WHAT THE EXERCISE ASKS: Every record below must be set down again exactly as given.

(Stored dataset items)
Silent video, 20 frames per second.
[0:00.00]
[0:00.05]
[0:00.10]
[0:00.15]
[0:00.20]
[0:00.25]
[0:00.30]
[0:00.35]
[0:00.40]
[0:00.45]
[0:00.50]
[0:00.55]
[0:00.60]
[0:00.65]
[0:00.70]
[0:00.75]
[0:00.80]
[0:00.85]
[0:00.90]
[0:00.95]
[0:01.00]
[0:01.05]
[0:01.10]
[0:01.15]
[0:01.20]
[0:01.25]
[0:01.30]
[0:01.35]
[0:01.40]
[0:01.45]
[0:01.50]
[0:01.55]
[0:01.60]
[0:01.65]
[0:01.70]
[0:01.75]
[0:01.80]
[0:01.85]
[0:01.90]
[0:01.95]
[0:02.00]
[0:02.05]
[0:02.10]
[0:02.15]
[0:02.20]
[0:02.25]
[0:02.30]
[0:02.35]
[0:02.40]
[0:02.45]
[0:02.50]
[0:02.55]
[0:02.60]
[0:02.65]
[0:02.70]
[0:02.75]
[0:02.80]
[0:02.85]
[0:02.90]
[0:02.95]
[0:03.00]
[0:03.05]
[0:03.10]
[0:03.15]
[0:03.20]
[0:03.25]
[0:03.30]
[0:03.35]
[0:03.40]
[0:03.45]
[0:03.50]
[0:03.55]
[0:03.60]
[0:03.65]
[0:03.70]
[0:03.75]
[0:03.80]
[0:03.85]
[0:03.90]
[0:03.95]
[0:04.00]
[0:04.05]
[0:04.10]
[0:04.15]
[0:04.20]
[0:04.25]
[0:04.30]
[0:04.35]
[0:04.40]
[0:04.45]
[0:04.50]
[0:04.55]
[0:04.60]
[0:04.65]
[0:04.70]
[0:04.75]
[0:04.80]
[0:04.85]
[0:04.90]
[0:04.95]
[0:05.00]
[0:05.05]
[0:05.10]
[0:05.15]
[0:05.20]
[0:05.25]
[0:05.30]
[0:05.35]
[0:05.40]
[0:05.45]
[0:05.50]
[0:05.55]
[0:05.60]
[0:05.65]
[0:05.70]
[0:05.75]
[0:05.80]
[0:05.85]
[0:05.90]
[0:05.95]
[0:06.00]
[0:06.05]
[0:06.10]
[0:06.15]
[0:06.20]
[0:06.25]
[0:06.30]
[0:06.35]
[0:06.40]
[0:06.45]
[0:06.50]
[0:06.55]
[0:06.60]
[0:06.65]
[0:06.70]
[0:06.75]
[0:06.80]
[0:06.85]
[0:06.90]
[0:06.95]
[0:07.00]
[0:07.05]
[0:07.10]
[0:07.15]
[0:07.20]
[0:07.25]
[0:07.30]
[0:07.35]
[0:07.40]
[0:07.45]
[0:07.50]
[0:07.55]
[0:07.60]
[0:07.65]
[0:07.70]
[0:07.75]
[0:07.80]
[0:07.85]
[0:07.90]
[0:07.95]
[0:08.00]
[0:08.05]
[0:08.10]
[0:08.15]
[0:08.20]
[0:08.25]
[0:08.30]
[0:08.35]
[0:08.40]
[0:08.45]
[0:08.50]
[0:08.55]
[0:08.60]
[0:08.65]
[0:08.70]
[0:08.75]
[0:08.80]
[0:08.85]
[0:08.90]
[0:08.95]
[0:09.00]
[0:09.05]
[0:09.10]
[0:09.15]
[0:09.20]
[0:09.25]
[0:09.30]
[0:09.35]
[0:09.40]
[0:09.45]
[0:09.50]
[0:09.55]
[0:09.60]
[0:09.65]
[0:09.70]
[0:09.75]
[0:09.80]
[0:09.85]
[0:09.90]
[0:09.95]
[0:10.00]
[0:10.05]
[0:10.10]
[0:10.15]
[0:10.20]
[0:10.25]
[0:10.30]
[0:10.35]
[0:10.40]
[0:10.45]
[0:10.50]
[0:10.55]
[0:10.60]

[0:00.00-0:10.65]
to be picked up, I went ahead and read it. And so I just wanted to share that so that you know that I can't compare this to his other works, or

THE ANSWER:
Silent video, 20 frames per second.
[0:00.00]
[0:00.05]
[0:00.10]
[0:00.15]
[0:00.20]
[0:00.25]
[0:00.30]
[0:00.35]
[0:00.40]
[0:00.45]
[0:00.50]
[0:00.55]
[0:00.60]
[0:00.65]
[0:00.70]
[0:00.75]
[0:00.80]
[0:00.85]
[0:00.90]
[0:00.95]
[0:01.00]
[0:01.05]
[0:01.10]
[0:01.15]
[0:01.20]
[0:01.25]
[0:01.30]
[0:01.35]
[0:01.40]
[0:01.45]
[0:01.50]
[0:01.55]
[0:01.60]
[0:01.65]
[0:01.70]
[0:01.75]
[0:01.80]
[0:01.85]
[0:01.90]
[0:01.95]
[0:02.00]
[0:02.05]
[0:02.10]
[0:02.15]
[0:02.20]
[0:02.25]
[0:02.30]
[0:02.35]
[0:02.40]
[0:02.45]
[0:02.50]
[0:02.55]
[0:02.60]
[0:02.65]
[0:02.70]
[0:02.75]
[0:02.80]
[0:02.85]
[0:02.90]
[0:02.95]
[0:03.00]
[0:03.05]
[0:03.10]
[0:03.15]
[0:03.20]
[0:03.25]
[0:03.30]
[0:03.35]
[0:03.40]
[0:03.45]
[0:03.50]
[0:03.55]
[0:03.60]
[0:03.65]
[0:03.70]
[0:03.75]
[0:03.80]
[0:03.85]
[0:03.90]
[0:03.95]
[0:04.00]
[0:04.05]
[0:04.10]
[0:04.15]
[0:04.20]
[0:04.25]
[0:04.30]
[0:04.35]
[0:04.40]
[0:04.45]
[0:04.50]
[0:04.55]
[0:04.60]
[0:04.65]
[0:04.70]
[0:04.75]
[0:04.80]
[0:04.85]
[0:04.90]
[0:04.95]
[0:05.00]
[0:05.05]
[0:05.10]
[0:05.15]
[0:05.20]
[0:05.25]
[0:05.30]
[0:05.35]
[0:05.40]
[0:05.45]
[0:05.50]
[0:05.55]
[0:05.60]
[0:05.65]
[0:05.70]
[0:05.75]
[0:05.80]
[0:05.85]
[0:05.90]
[0:05.95]
[0:06.00]
[0:06.05]
[0:06.10]
[0:06.15]
[0:06.20]
[0:06.25]
[0:06.30]
[0:06.35]
[0:06.40]
[0:06.45]
[0:06.50]
[0:06.55]
[0:06.60]
[0:06.65]
[0:06.70]
[0:06.75]
[0:06.80]
[0:06.85]
[0:06.90]
[0:06.95]
[0:07.00]
[0:07.05]
[0:07.10]
[0:07.15]
[0:07.20]
[0:07.25]
[0:07.30]
[0:07.35]
[0:07.40]
[0:07.45]
[0:07.50]
[0:07.55]
[0:07.60]
[0:07.65]
[0:07.70]
[0:07.75]
[0:07.80]
[0:07.85]
[0:07.90]
[0:07.95]
[0:08.00]
[0:08.05]
[0:08.10]
[0:08.15]
[0:08.20]
[0:08.25]
[0:08.30]
[0:08.35]
[0:08.40]
[0:08.45]
[0:08.50]
[0:08.55]
[0:08.60]
[0:08.65]
[0:08.70]
[0:08.75]
[0:08.80]
[0:08.85]
[0:08.90]
[0:08.95]
[0:09.00]
[0:09.05]
[0:09.10]
[0:09.15]
[0:09.20]
[0:09.25]
[0:09.30]
[0:09.35]
[0:09.40]
[0:09.45]
[0:09.50]
[0:09.55]
[0:09.60]
[0:09.65]
[0:09.70]
[0:09.75]
[0:09.80]
[0:09.85]
[0:09.90]
[0:09.95]
[0:10.00]
[0:10.05]
[0:10.10]
[0:10.15]
[0:10.20]
[0:10.25]
[0:10.30]
[0:10.35]
[0:10.40]
[0:10.45]
[0:10.50]
[0:10.55]
[0:10.60]

[0:00.00-0:10.65]
to be picked up, I went ahead and read it. And so I just wanted to share that so that you know that I can't compare this to his other works, or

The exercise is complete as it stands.